Proportional-integral-derivative (PID) control algorithm¶

Proportional-integral-derivative controller and ramping functions.

Note

See pyfuzzy for fuzzy logic in Python.

class pyhard2.pid.PidController(proportional=2.0, integral_time=0.0, derivative_time=0.0, vmin=0.0, vmax=100.0)¶

A software PID controller.

Parameters:	proportional (float) – $K_p$ (no unit). integral_time (float) – $T_i = K_p/K_i$ , in seconds (or samples). derivative_time (float) – $T_d = K_d/K_p$ , in seconds (or sample). vmin (float) – minimum value for the output. vmax (float) – maximum value for the output.

setpoint¶

float

Setpoint value.

proportional¶

float

Proportional gain $K_p$ (no unit).

integral¶

float

Integral gain $K_i$ (1/second).

derivative¶

float

Derivative gain $K_d$ (seconds).

integral_limit¶

float

Limit integral value to $\pm \mathrm{integral_limit} / {\Delta}t$ to prevent windup.

derivative_limit¶

float

Limit derivative value to $\pm \mathrm{derivative_limit} / {/Delta}t$ to prevent spikes. Set derivative to 0.0 if derivative is not in the range.

anti_windup¶

float

Soft integrator, 1.0 to disable, recommended range [0.005-0.25].

proportional_on_pv¶

bool

Compute proportional gain based on the process variable.

Note

The controller follows either the ideal form

$u(t) = K_p e(t) + K_i \int_0^t e(t)dt + K_d \frac{d}{dt}e(t),$

or the standard form

$u(t) = K_p \left(e(t) + \frac{1}{T_i} \int_0^t e(t)dt + T_d \frac{d}{dt} e(t) \right).$

Two anti-windup strategies are implemented: - a soft integrator anti_windup and - an integral limitor integral_limit.

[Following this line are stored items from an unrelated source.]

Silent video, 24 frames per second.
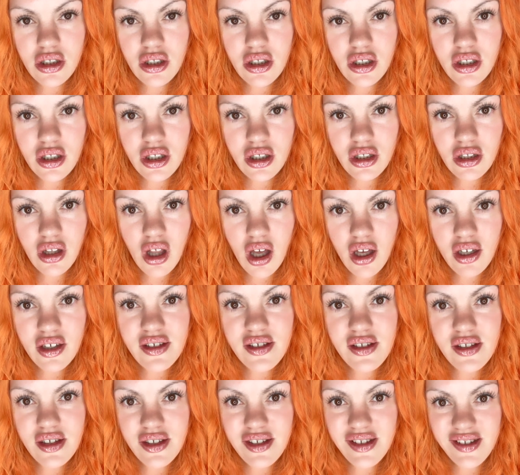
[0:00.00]
in the
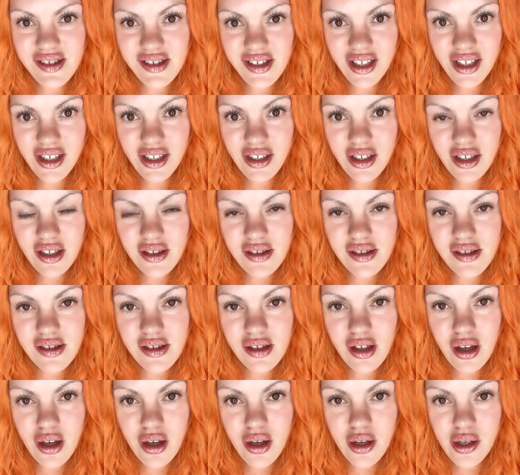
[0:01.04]
gloss is stickiness.
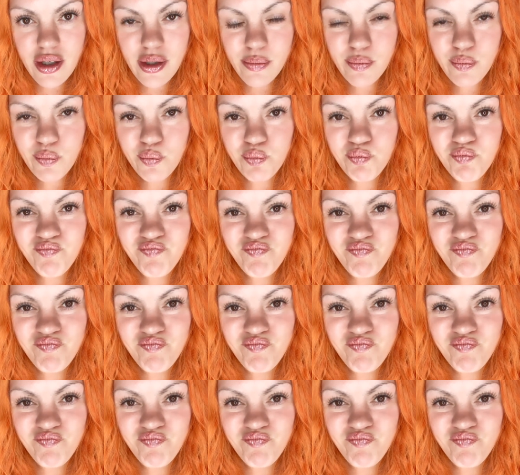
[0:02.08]
Um,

The derivative value is computed from the average value of the previous five $\Delta E / \Delta t$ values to avoid spikes upon large setpoint changes.

Reference:

reset()¶: Reset time to now.

compute_output(measure, now=None)¶

Compute next output.

Parameters:	measure (float) – Process value. now (float, optional) – Time in s or time.time() if the value is omitted.
Returns:	output – Output value.
Return type:	float

class pyhard2.pid.Profile(profile)¶

Make a profile ramp.

Parameters:	profile (iterable) – A list of (time, setpoint) tuples, time in s.

Note

A $t_0$ point is created by default. Overwrite by adding a value at $t_0 = 0$ in the profile.

setpoint(now)¶

Return the setpoint stored in the profile for time now.

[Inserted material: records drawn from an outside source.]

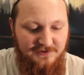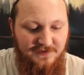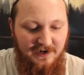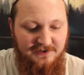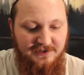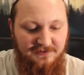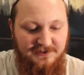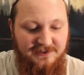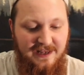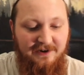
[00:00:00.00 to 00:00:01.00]
You've got yourself
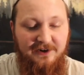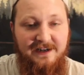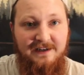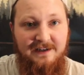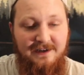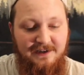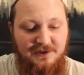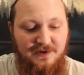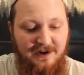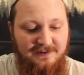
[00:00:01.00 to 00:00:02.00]
centering,
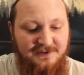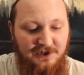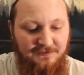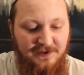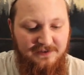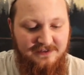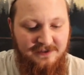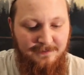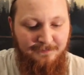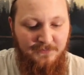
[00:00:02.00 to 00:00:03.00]
you got surface,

Parameters:	now (float) – In seconds.
Returns:	setpoint – Profile value at time now.
Return type:	float

ramp()¶

Calculate setpoint values.

Returns:	setpoint – generates calculated setpoints.
Return type:	generator

Example

>>> from time import sleep
>>> profile = Profile([(0, 0.0), (0.2, 10.0), (0.4, 4.0)])
>>> for setpoint in profile.ramp():
...     print("%i" % round(setpoint)),
...     sleep(0.1)
0 5 10 7